____ Data for this exercise

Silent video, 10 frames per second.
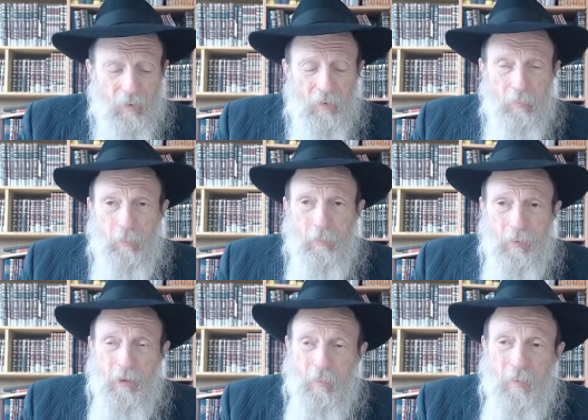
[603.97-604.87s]
but
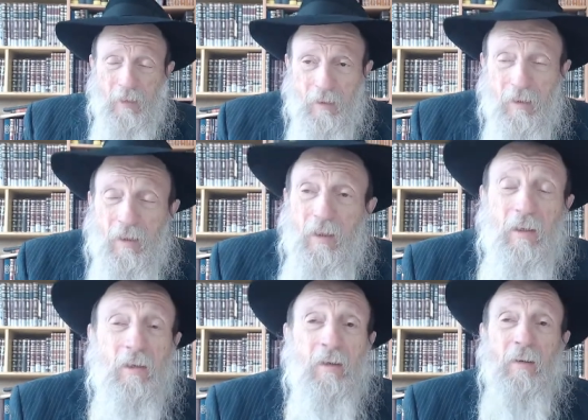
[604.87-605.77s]
please make
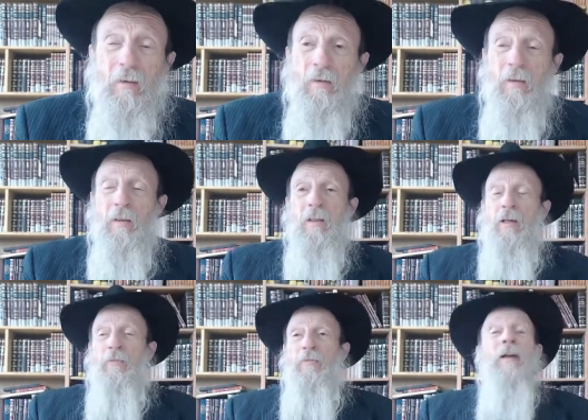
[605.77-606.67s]
the, the,
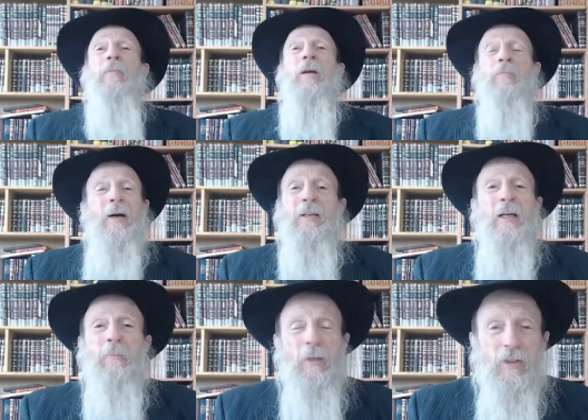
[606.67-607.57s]
the find me a
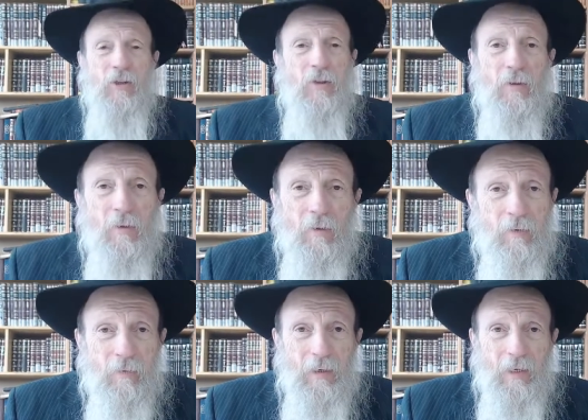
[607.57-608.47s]
parking place.
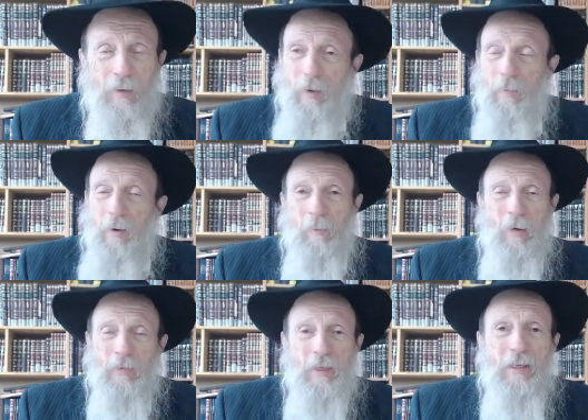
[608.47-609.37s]
Right? I'm, I'm, I'm,
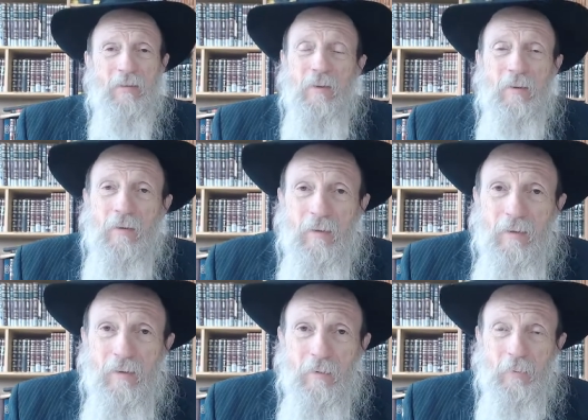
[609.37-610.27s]
I'm late.
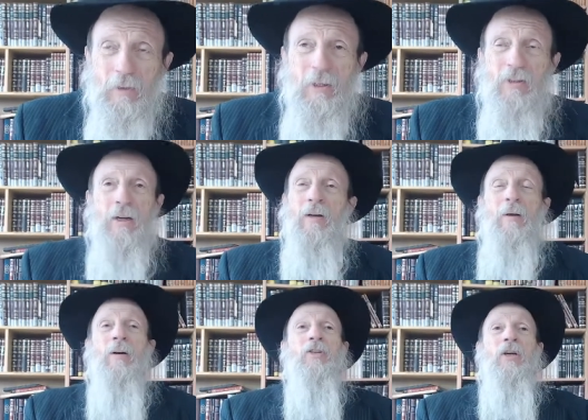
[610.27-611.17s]
Please,
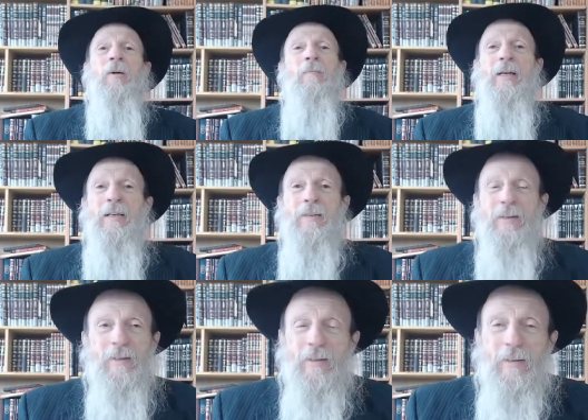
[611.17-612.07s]
uh, Hashem, make it
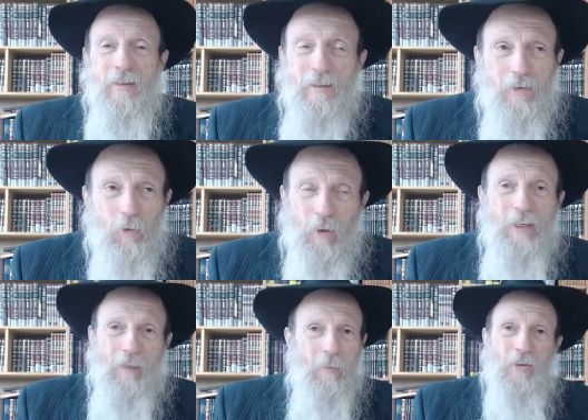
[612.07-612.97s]
that the, the, the
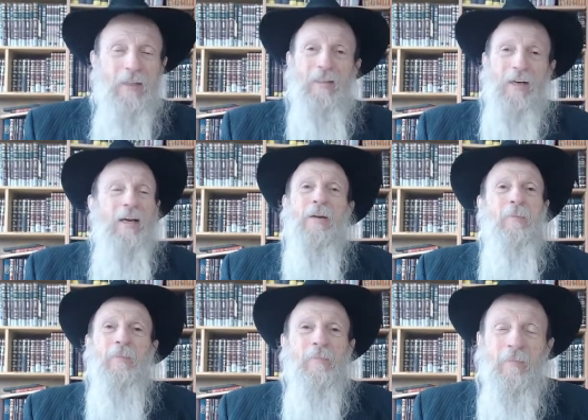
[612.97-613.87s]
train comes on
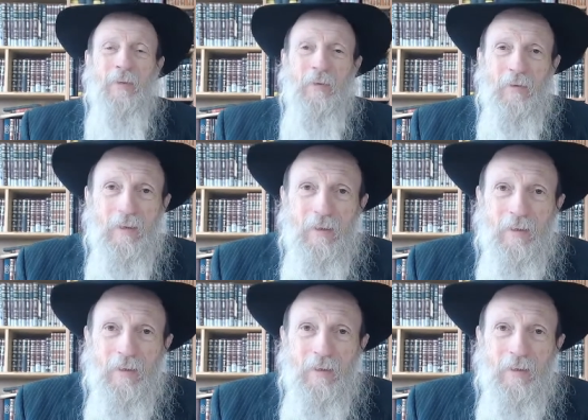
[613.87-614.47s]
time. Right?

________

- Aim of the exercise -
Could you return each line, unchanged, from the line containing "[610.27-611.17s]" through the last line of the entries above, leaving out the pictures?

- Result below -
[610.27-611.17s]
Please,
[611.17-612.07s]
uh, Hashem, make it
[612.07-612.97s]
that the, the, the
[612.97-613.87s]
train comes on
[613.87-614.47s]
time. Right?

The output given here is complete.